In the interest of empirical research, I have been gathering family gossip about Great-Uncle Claude. It’s reported that he had a “tempestuous” relationship with Ivé, who finally left him for a German man. Because—and this is a direct quote from one of my uncles—“he was not up to her sexual energy.” I knew it! Apparently my great-aunt Genevieve, a terrifying woman who used to stamp about in a long cape, wrote her brother a letter telling him to “act like a man” and stop being pushed around by Ivé. To no avail, one assumes.

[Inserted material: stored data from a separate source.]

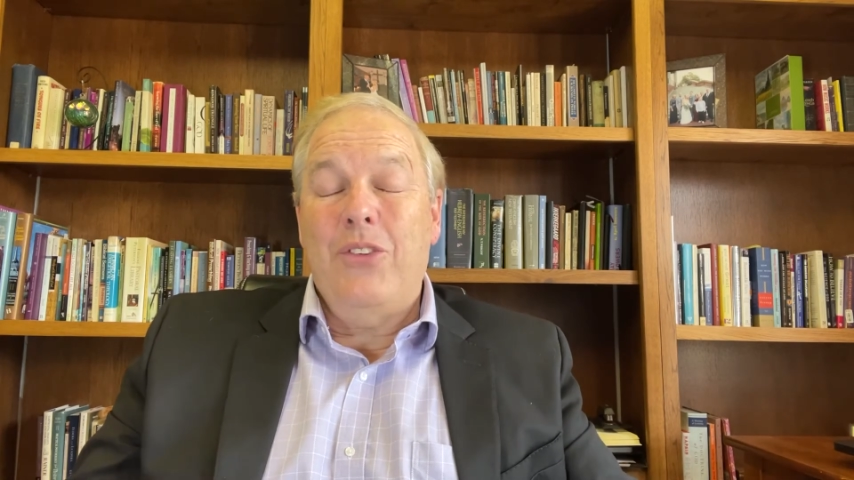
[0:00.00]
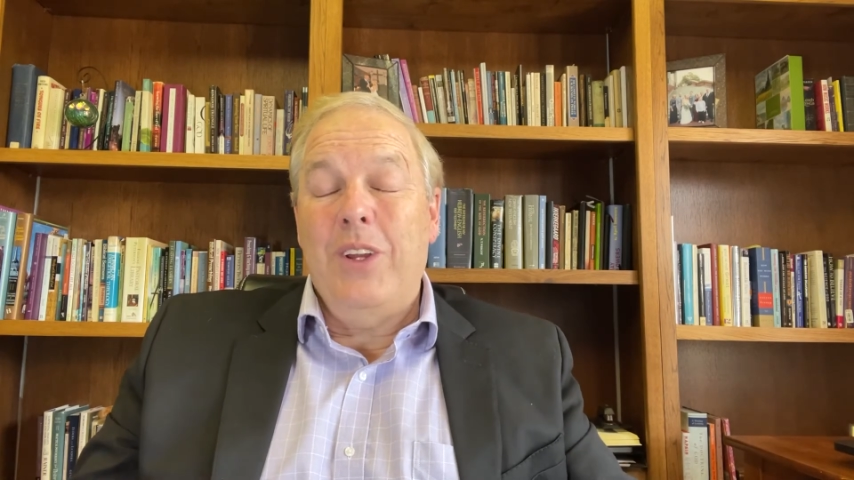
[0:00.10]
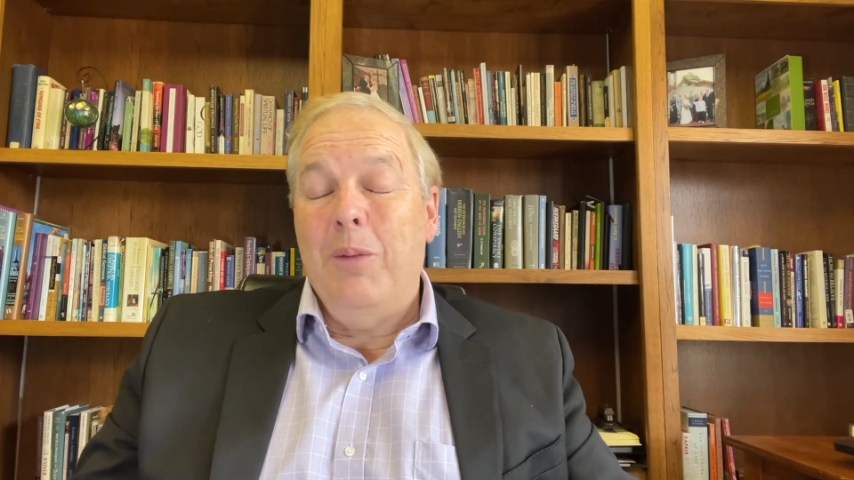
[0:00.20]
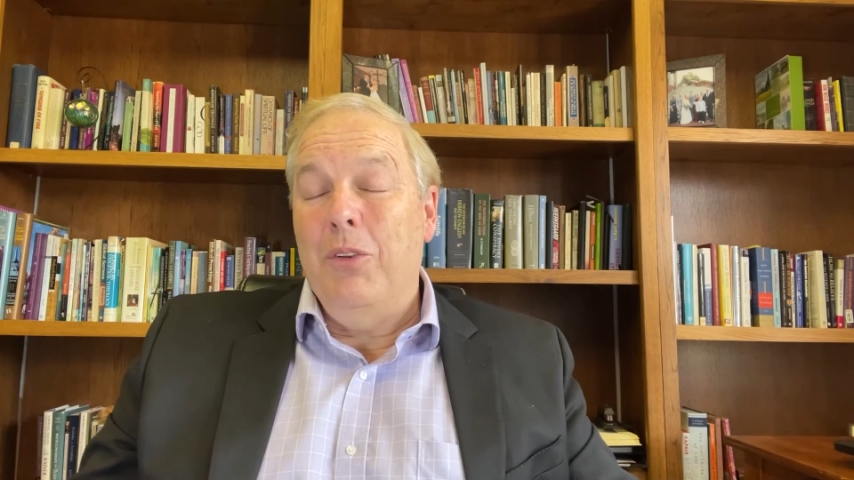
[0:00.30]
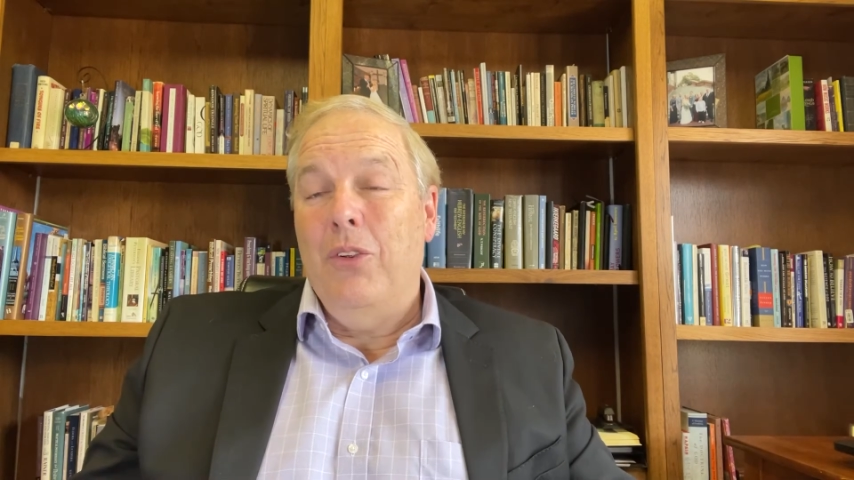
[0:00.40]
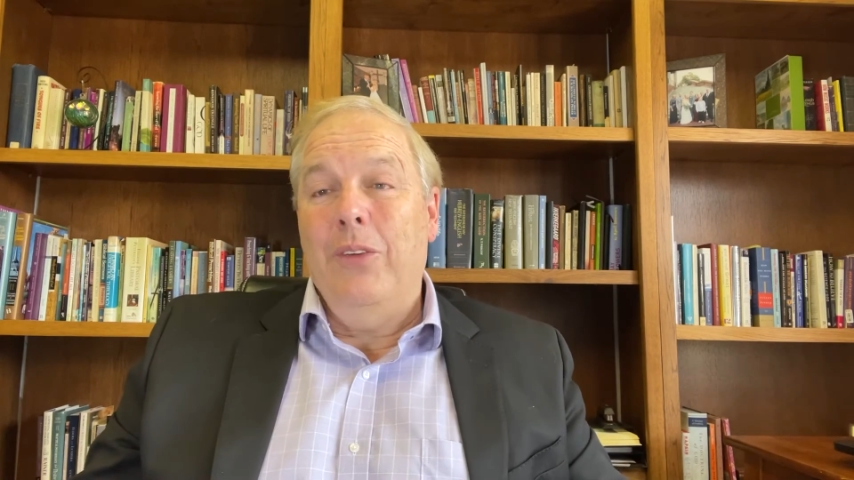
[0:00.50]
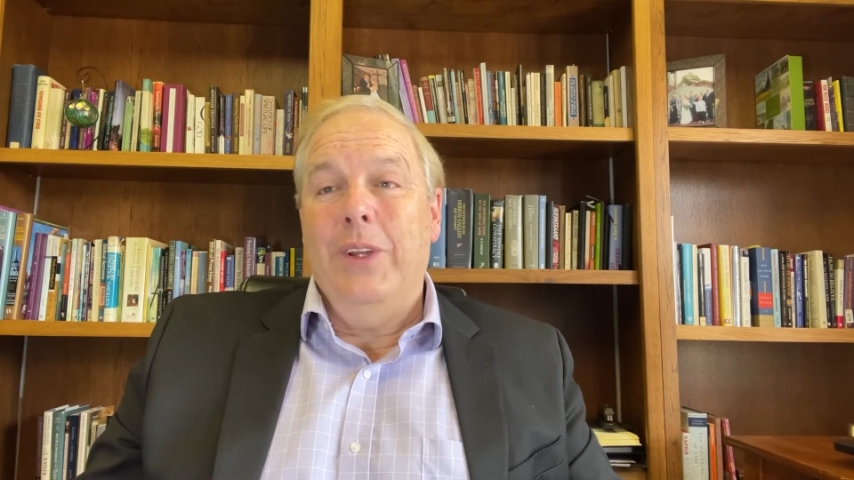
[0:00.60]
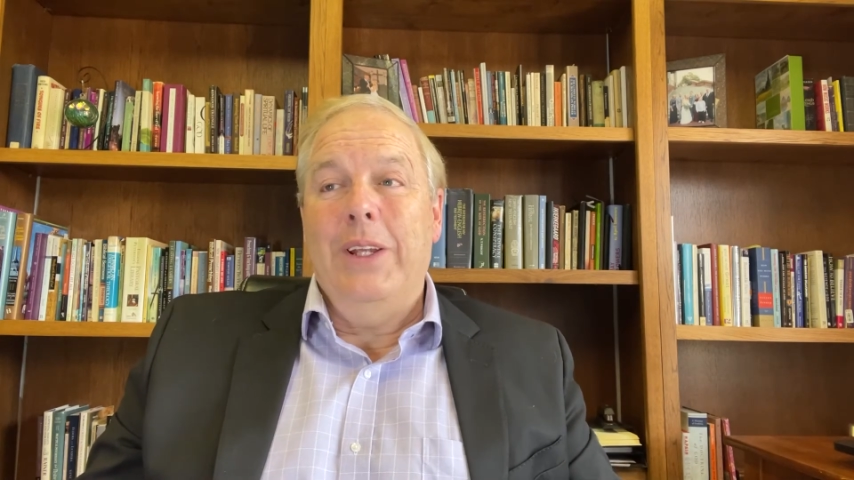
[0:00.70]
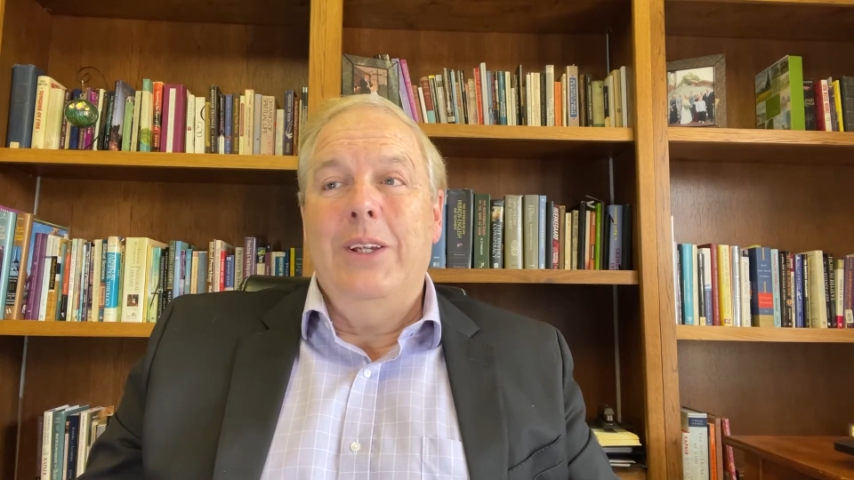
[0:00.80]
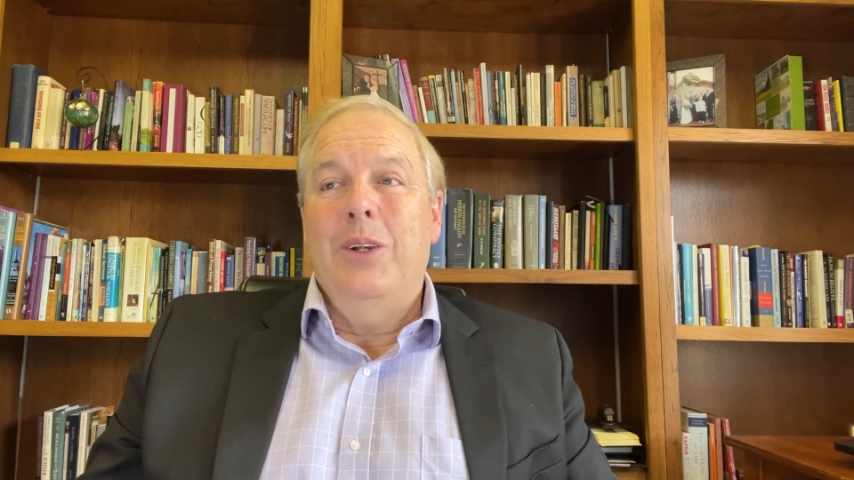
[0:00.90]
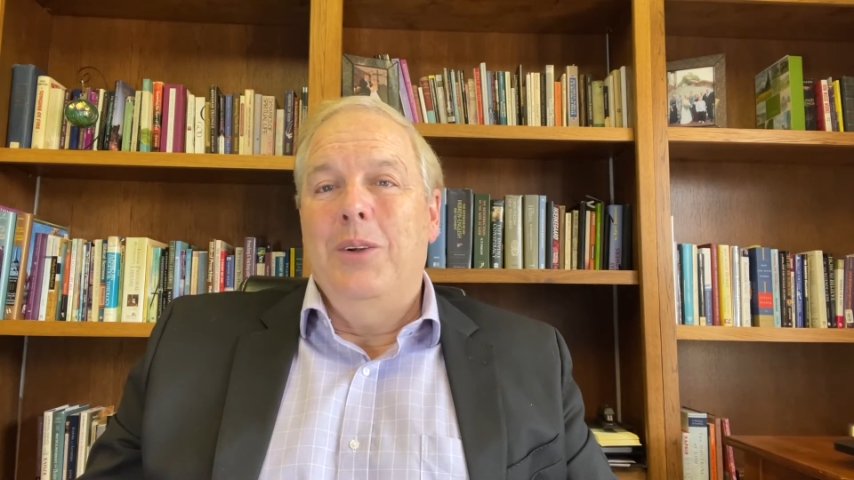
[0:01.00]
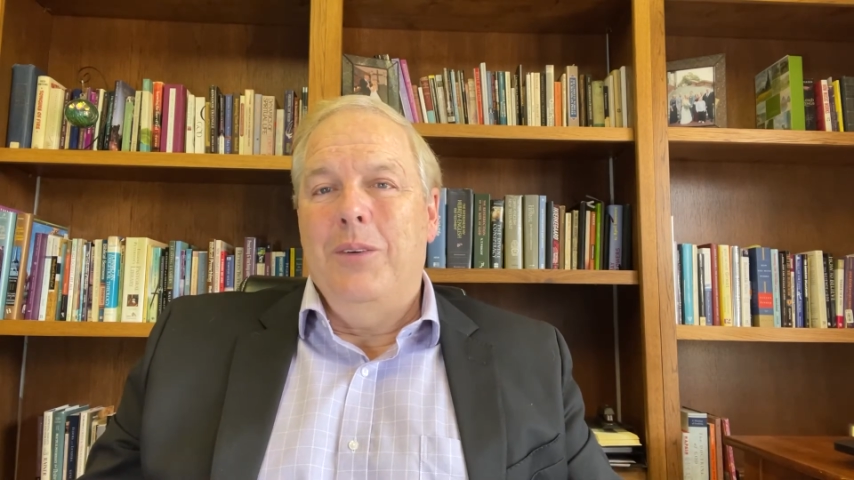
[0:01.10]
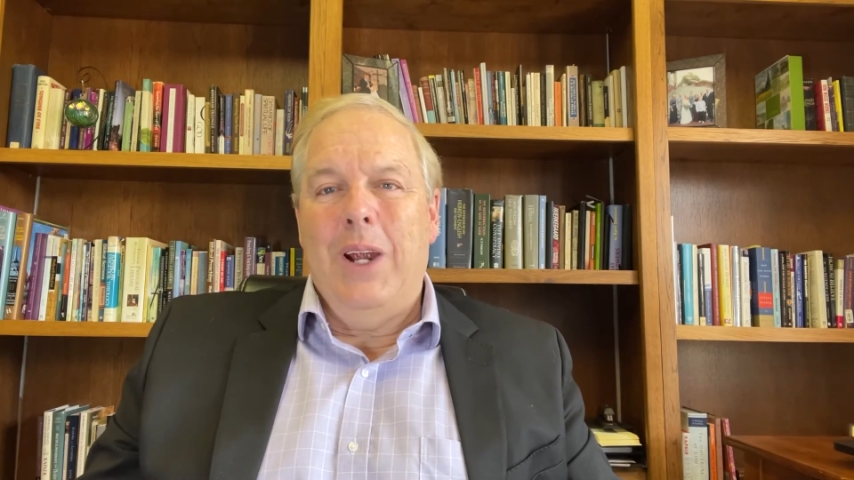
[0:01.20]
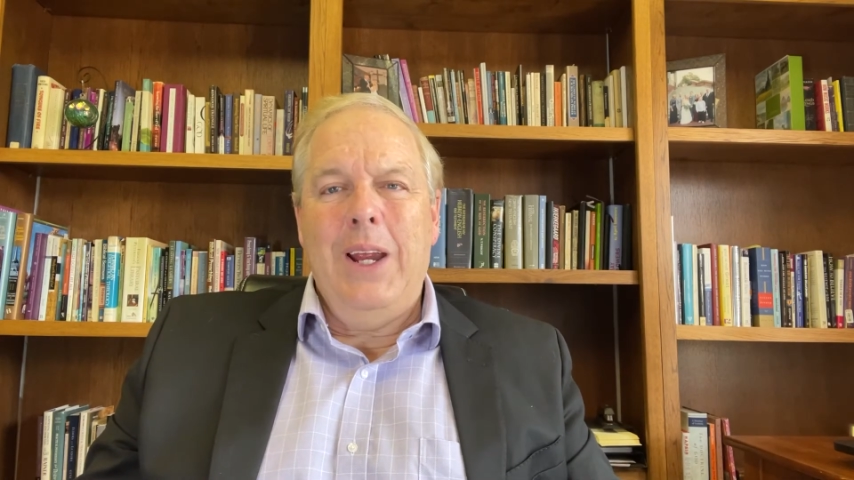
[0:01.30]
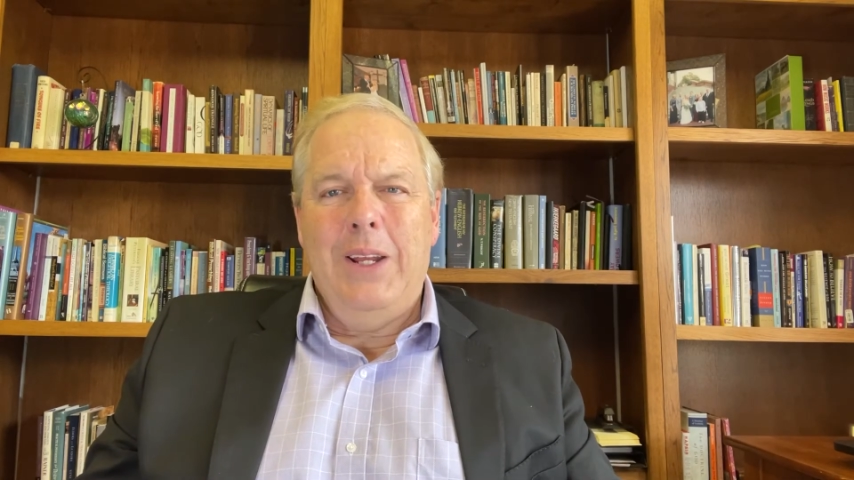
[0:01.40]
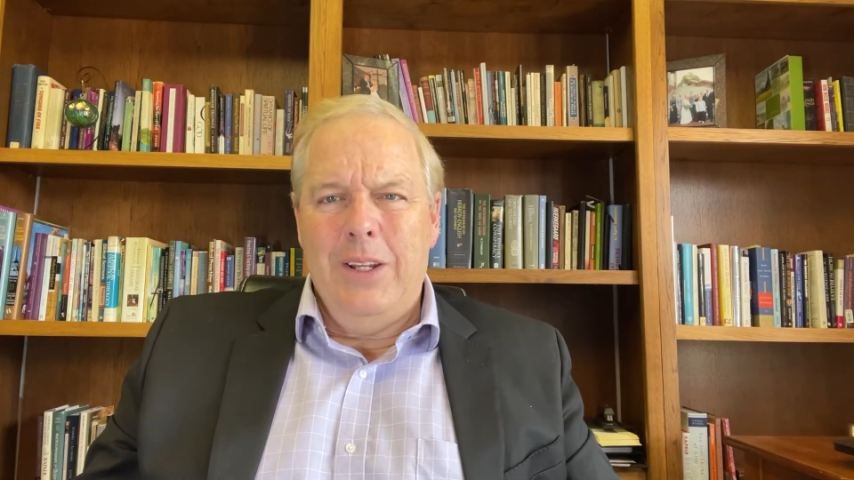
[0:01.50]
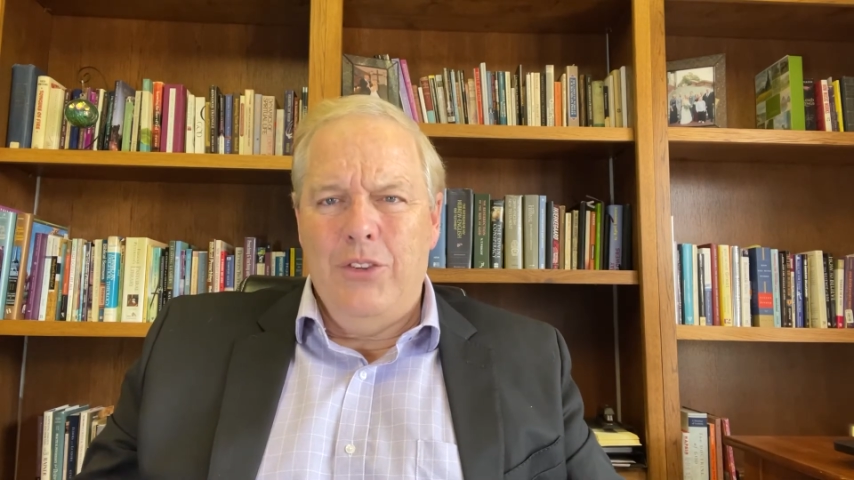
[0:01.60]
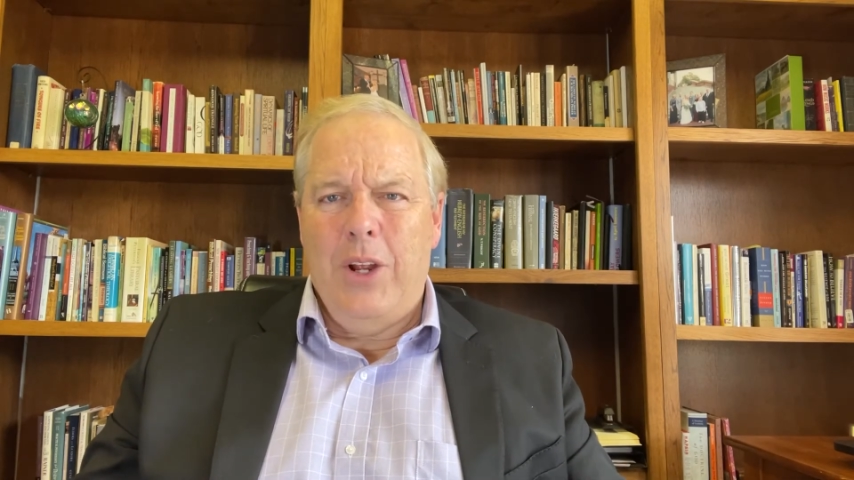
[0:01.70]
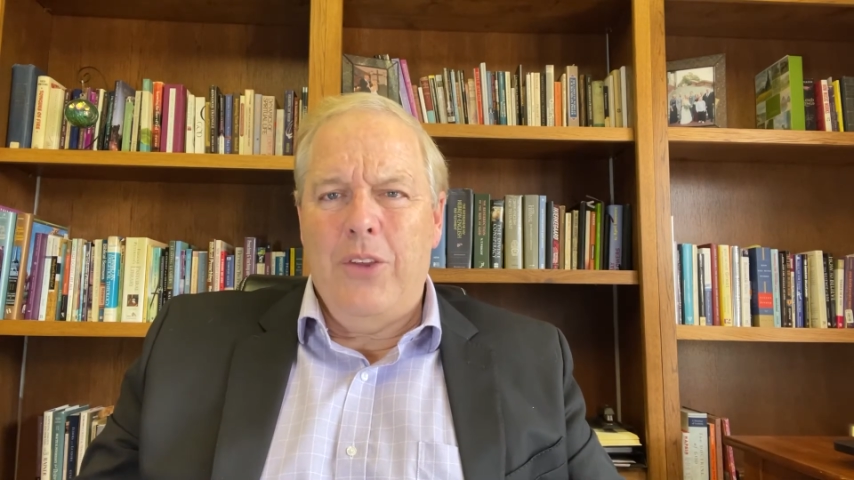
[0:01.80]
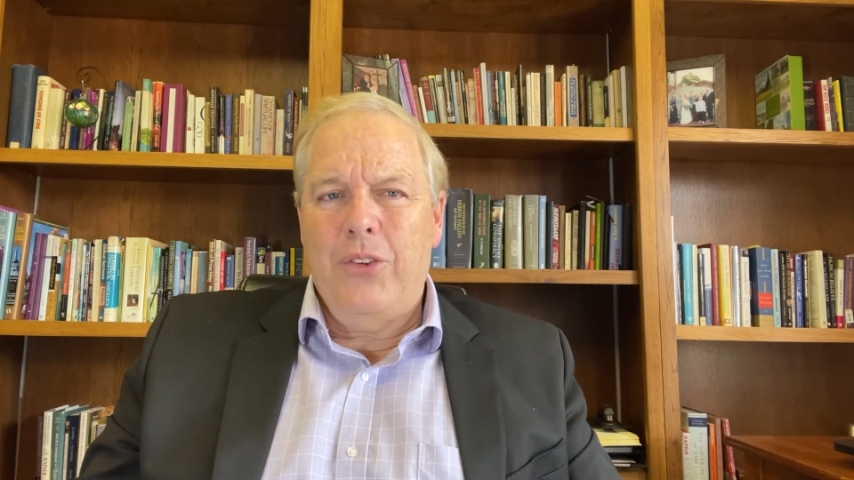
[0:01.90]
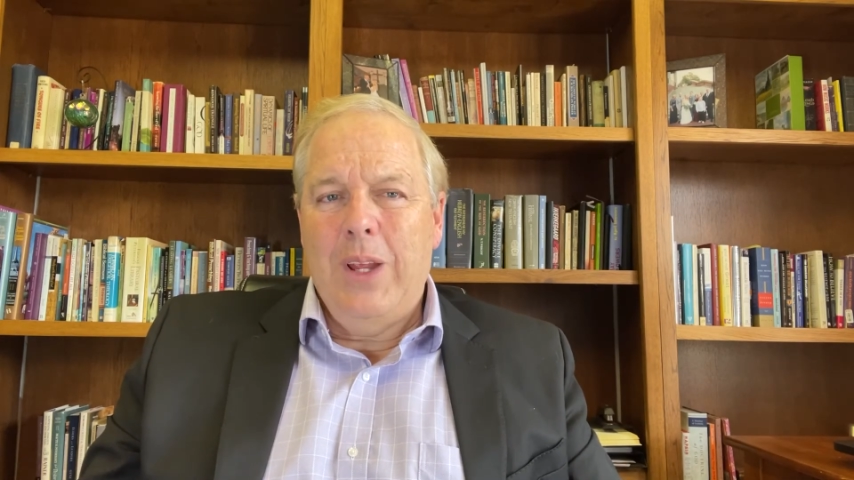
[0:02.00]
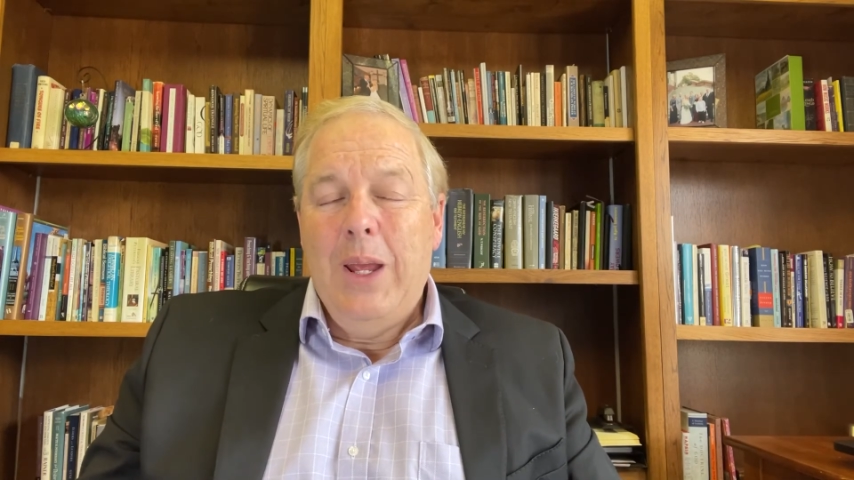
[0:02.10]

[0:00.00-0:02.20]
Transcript: to him is only right and just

Today I tried a traditional French delicacy called
andouillette
, which is a sausage made from a pig’s intestine (chitterlings). I’m determined to investigate all the food that I reflexively avoided as a younger person, but I shall continue to avoid this one. Once cut, the sausage fell into pieces whose original design was all too evident. In short, the texture was revolting. Culinary adventurousness can go only so far.
Yesterday I realized that a rental apartment implies a naked Christmas table. So I ventured into a chic store and bought black
glass votive cylinders with a black-on-black velvet fleur-de-lis pattern. Once home I realized that they were designed by someone with plans for enjoying an exciting evening of illegal substances, not singing “Silent Night.” I have shopping remorse, which is presumably not as bad as tattoo remorse, but still stinging.
After being delayed by snow, Anna, Alessandro, and Italian family members arrived last night at 10:30. Anna tore through the house, wild with excitement when she saw the tree and presents. “Don’t look!” I shouted. She had told me on the phone from Italy that she now liked Barbies. I was surprised because she had never shown interest before, but after surveying forty dolls, I picked one and some extra shoes, since I have always admired Barbie’s shoe collection.